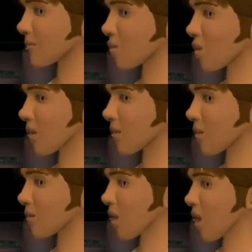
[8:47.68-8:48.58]
things that
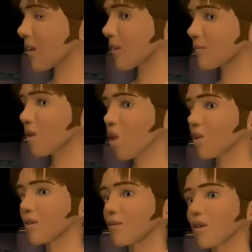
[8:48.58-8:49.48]
you've done will
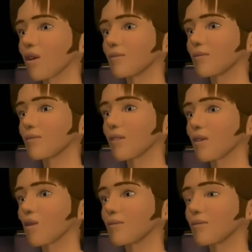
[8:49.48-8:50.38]
follow you. Yeah.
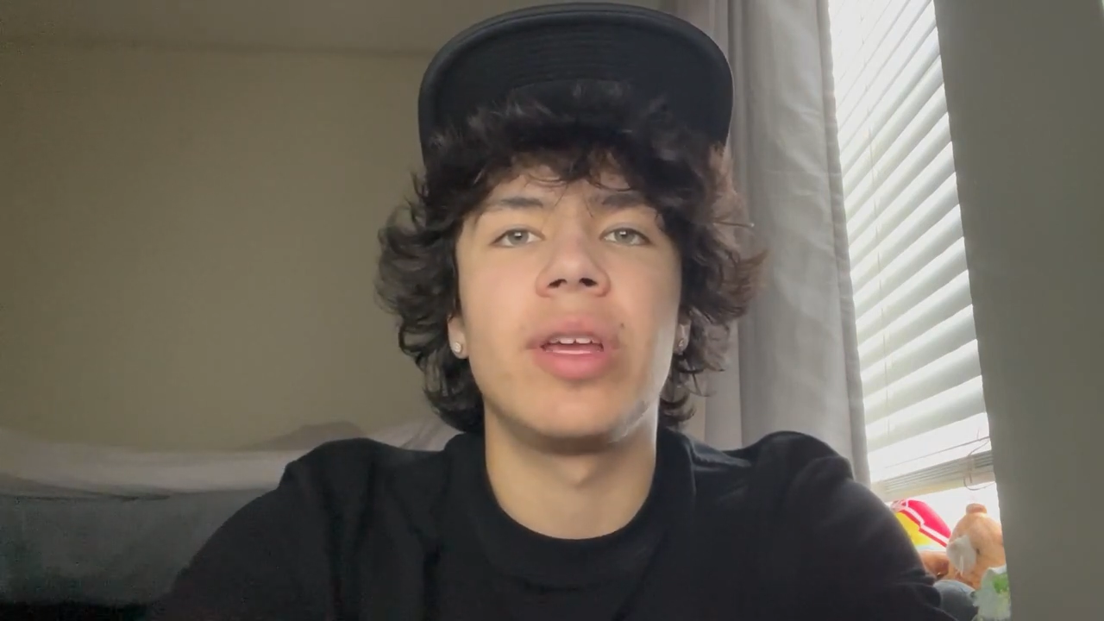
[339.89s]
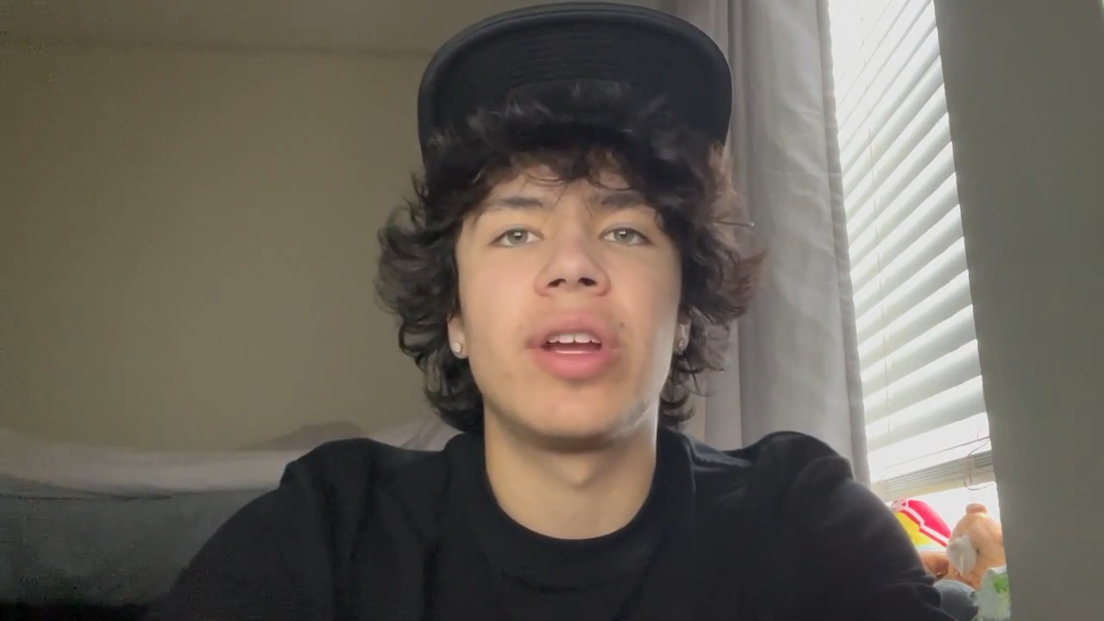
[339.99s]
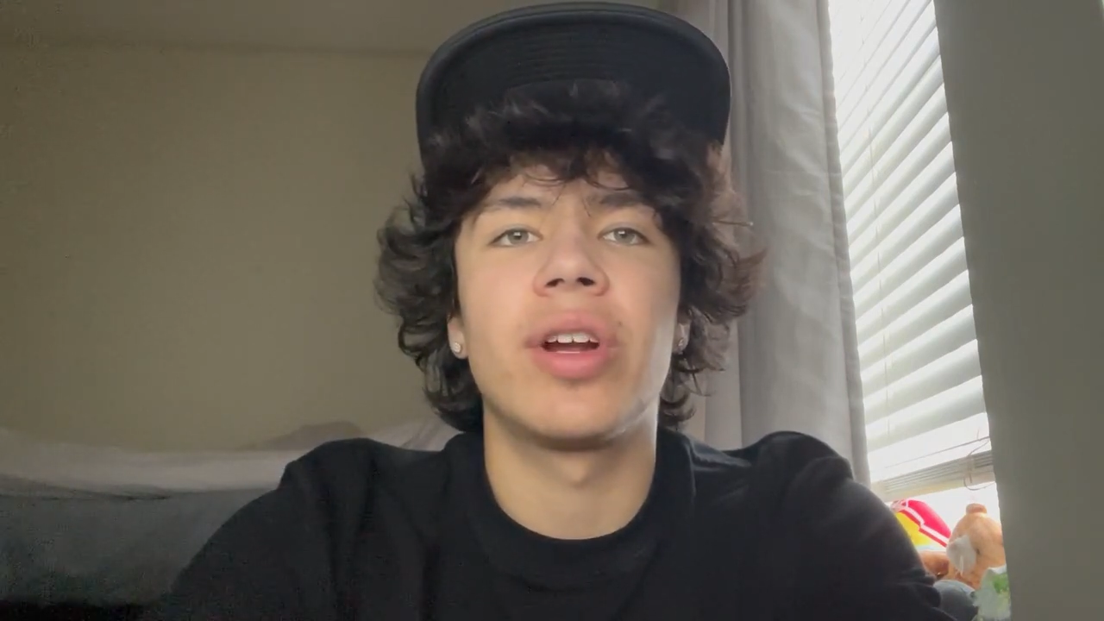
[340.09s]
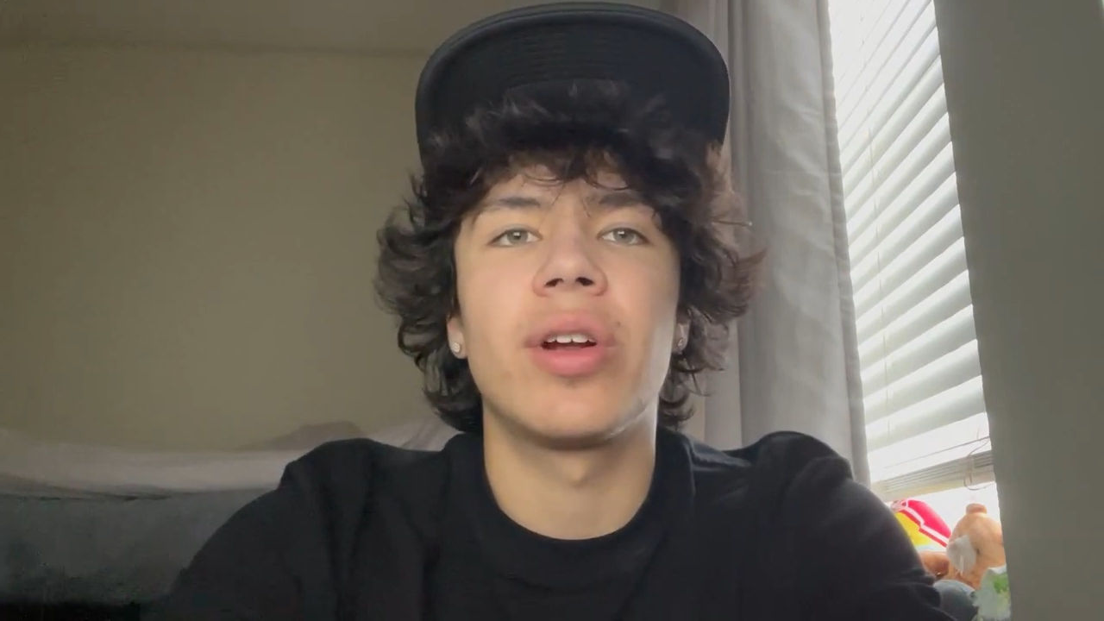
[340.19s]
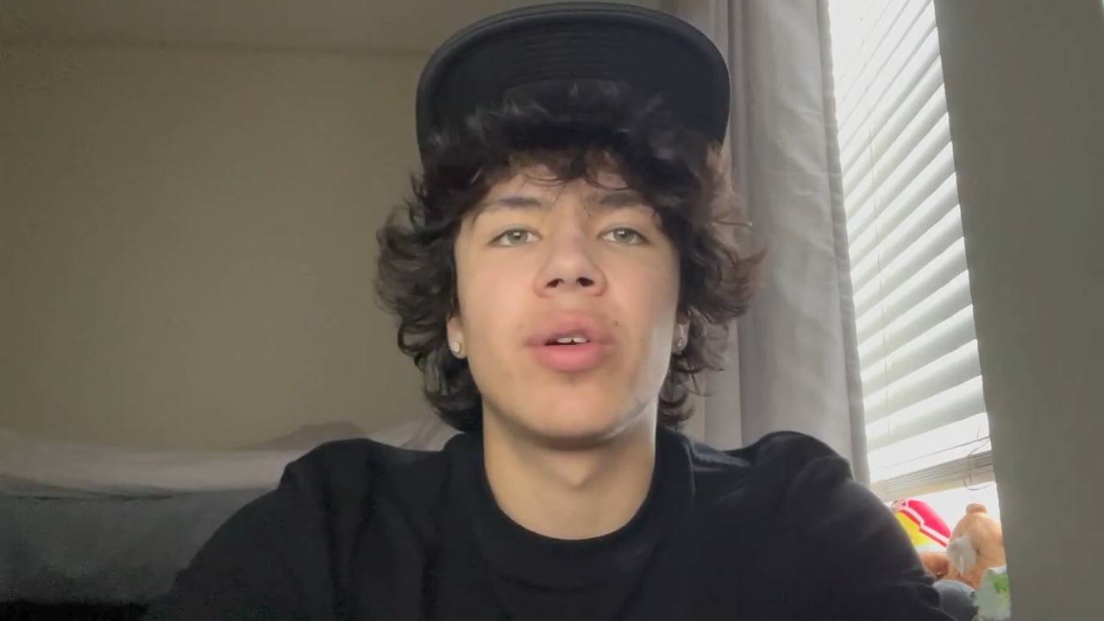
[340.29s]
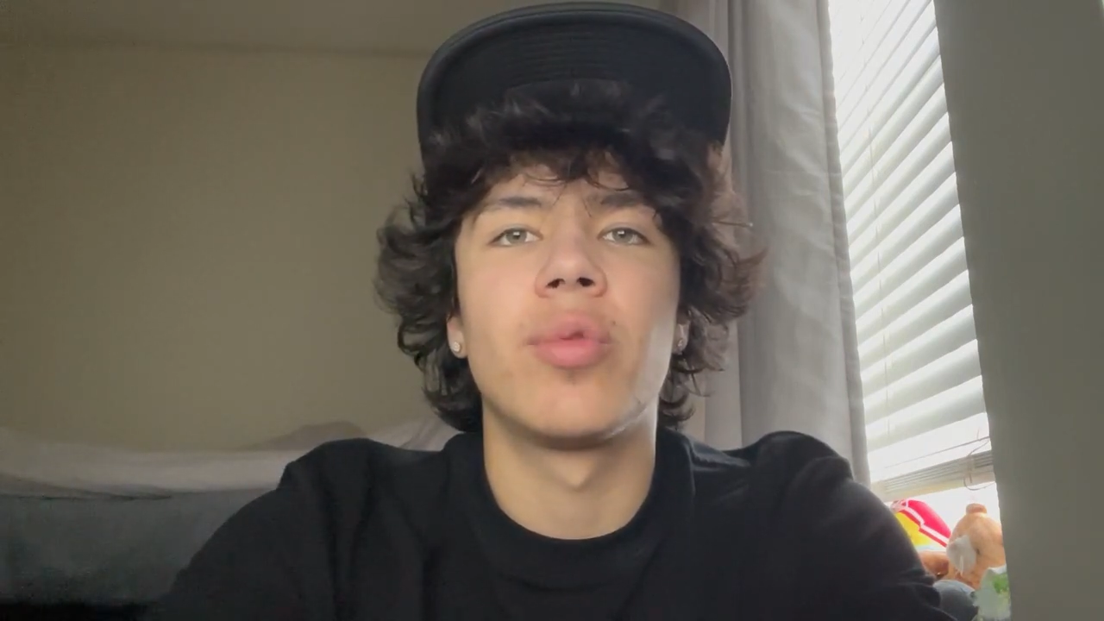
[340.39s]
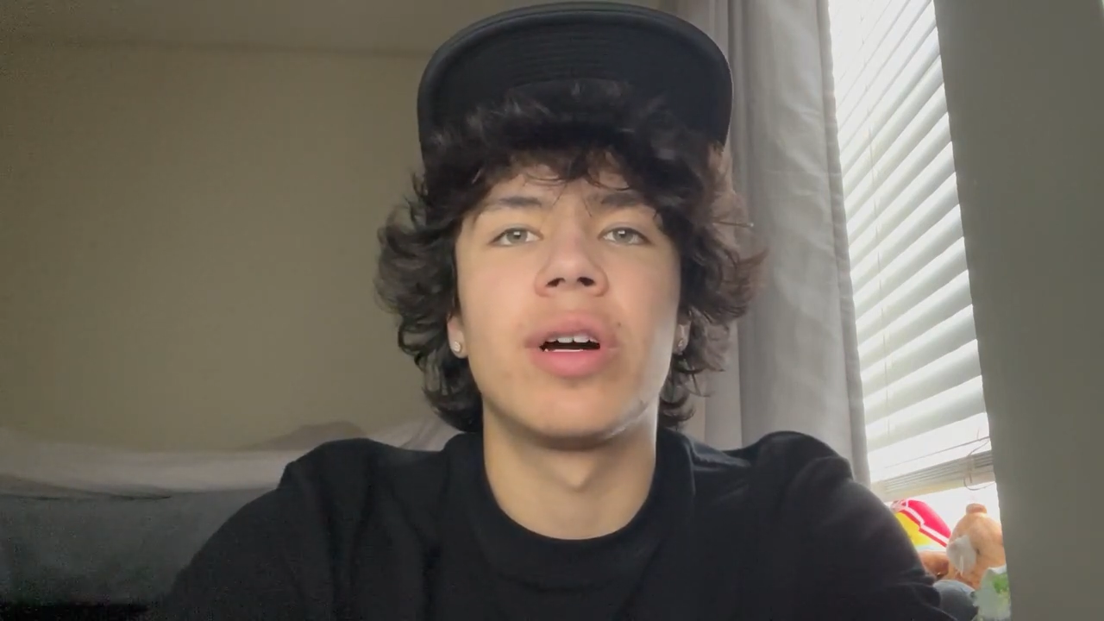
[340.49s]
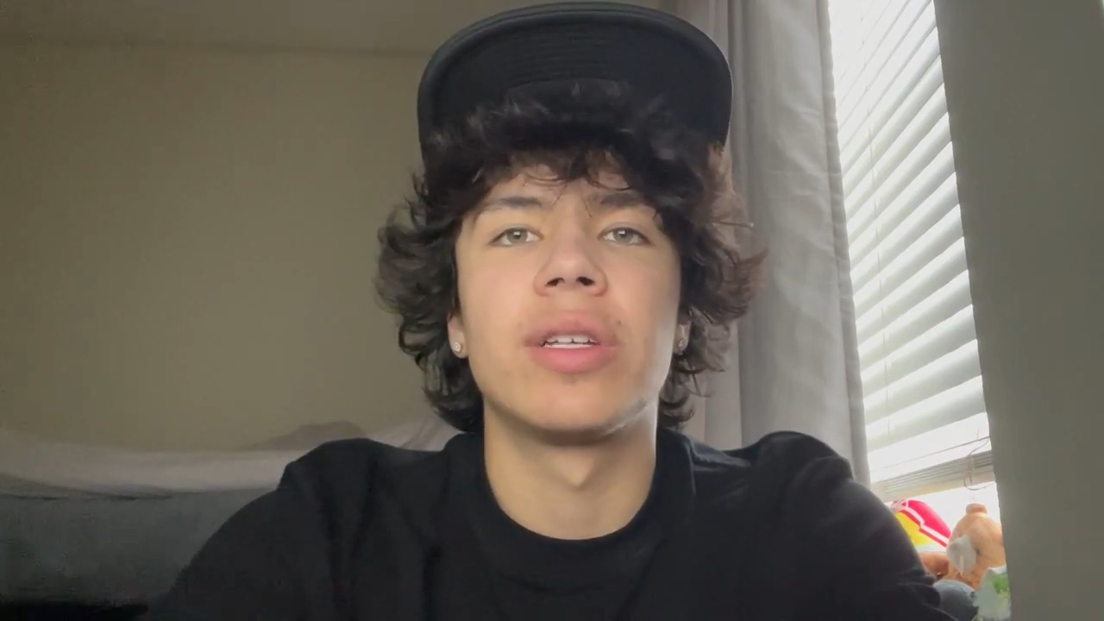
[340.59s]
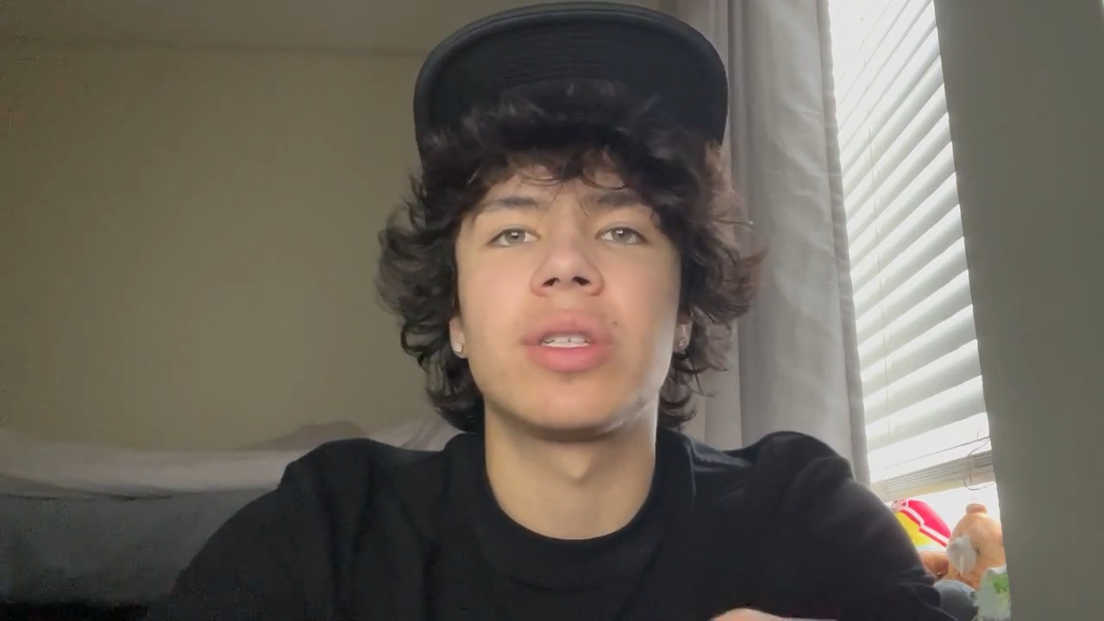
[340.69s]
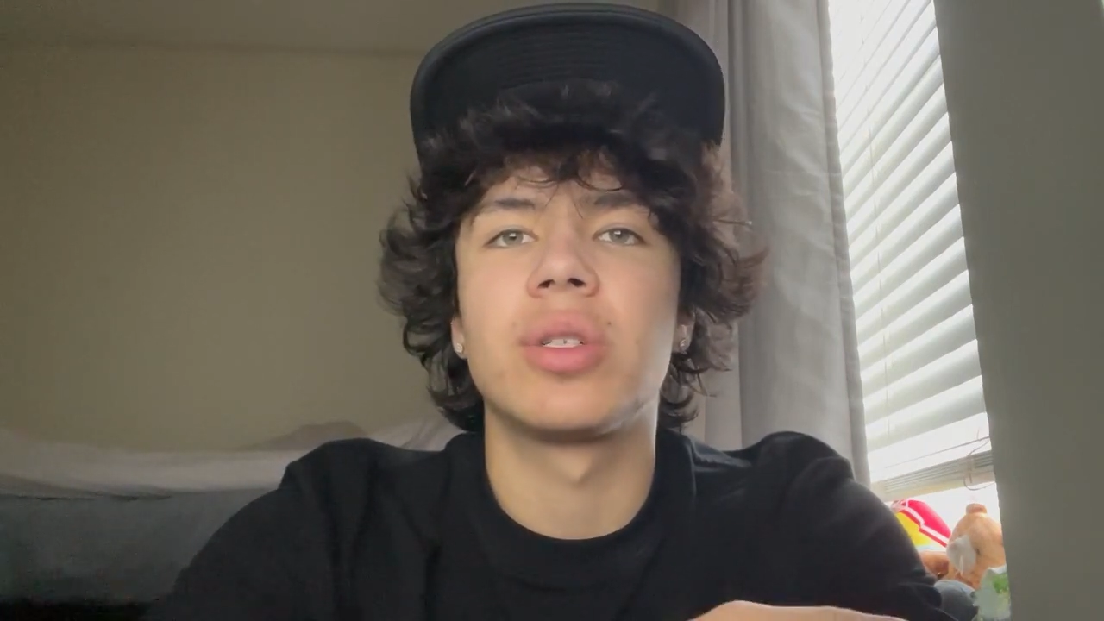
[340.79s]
year it was,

######

Exercise. Please reproduce the data above word for word, skipping all images.

Answer to this problem.
[8:47.68-8:48.58]
things that
[8:48.58-8:49.48]
you've done will
[8:49.48-8:50.38]
follow you. Yeah.
[339.89s]
[339.99s]
[340.09s]
[340.19s]
[340.29s]
[340.39s]
[340.49s]
[340.59s]
[340.69s]
[340.79s]
year it was,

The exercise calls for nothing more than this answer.